TRENTO, JULY 5-10, 2010




First announcement


Lecturers.

S. Boucksom (Universite de Paris VII, Fr)
T. de Fernex (University of Utah, USA)

Organizers.
The School/Workshop is organized by G. Casnati, M. Mella, R. Notari, G. Pacienza. For contacting the organizers send a mail to

geometri [nospam] calvino.polito.it

Aim of the School.
The School is mainly aimed to Phd students and young researchers in Algebraic Geometry, introducing the participants to research, beginning from a basic level with a view towards the applications and to the most recent results.
S. Boucksom. The Minimal Model Program was initiated in the early eighties by Kawamata, Mori, Reid, Shokurov as an attempt to extend the birational classification of surfaces to higher dimensions. The primary goal of these lectures will be to present the fundamental tools in question, that is the type of singularities one has to deal with, the non-vanishing theorem, the cone theorem and the contraction theorem. Much more recently, tremendous progress has been achieved by the joint efforts of several people. The existence of flips has been established as well as a certain kind of termination, which is good enough to get the existence of minimal models for varieties of general type. Some aspects of these developments will be discussed.
T. de Fernex. After the recent  breakthrough in the Minimal Model Program, one of the few parts that is still missing in the program is the Termination of Flips Conjecture. It turns out that this conjecture is related to some subtle property of the singularities involved encoded in a conjecture by Shokurov.
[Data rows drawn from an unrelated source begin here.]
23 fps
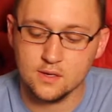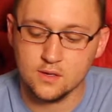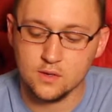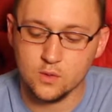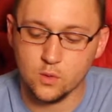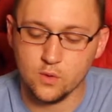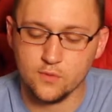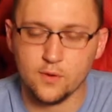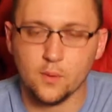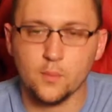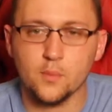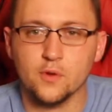
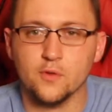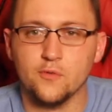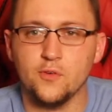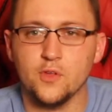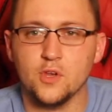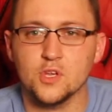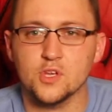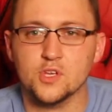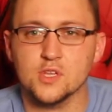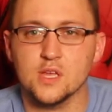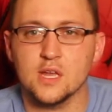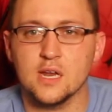or if I want to
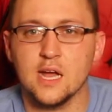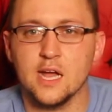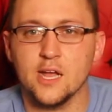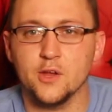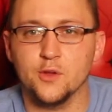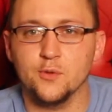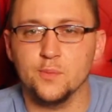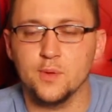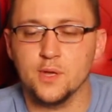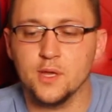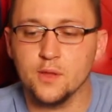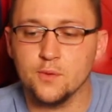finish that
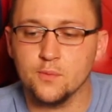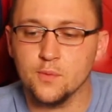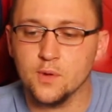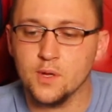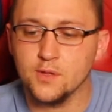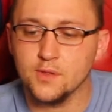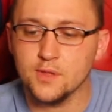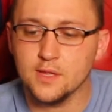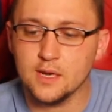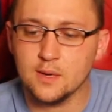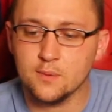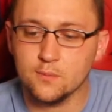Iron Man
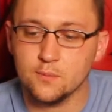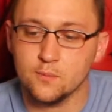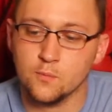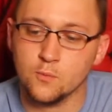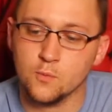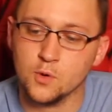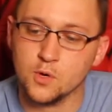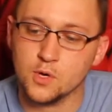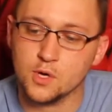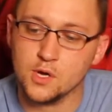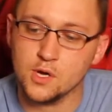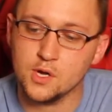run that I'm
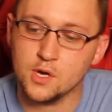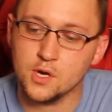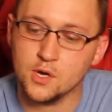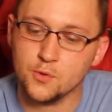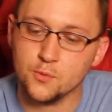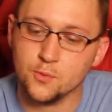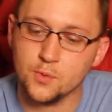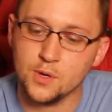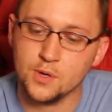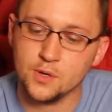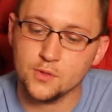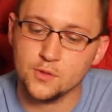working
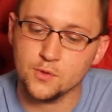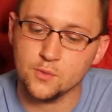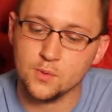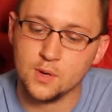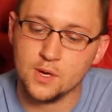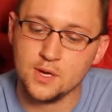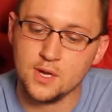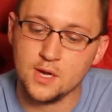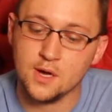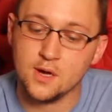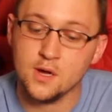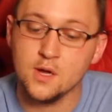on reading through
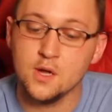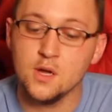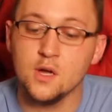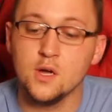right now.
These series of lectures are devoted to an overview of this problem and a discussion of some recent progress in this direction. After briefly presenting the motivation, the attention will be focused on log canonical thresholds, discussing their basic properties and proceeding through the proofs of the results that have been obtained towards Shokurov's ACC Conjecture.

Further announcements.
A more detailed second announcement (containing informations on accomodation, registration and financial supports) will follow probably in February 2010.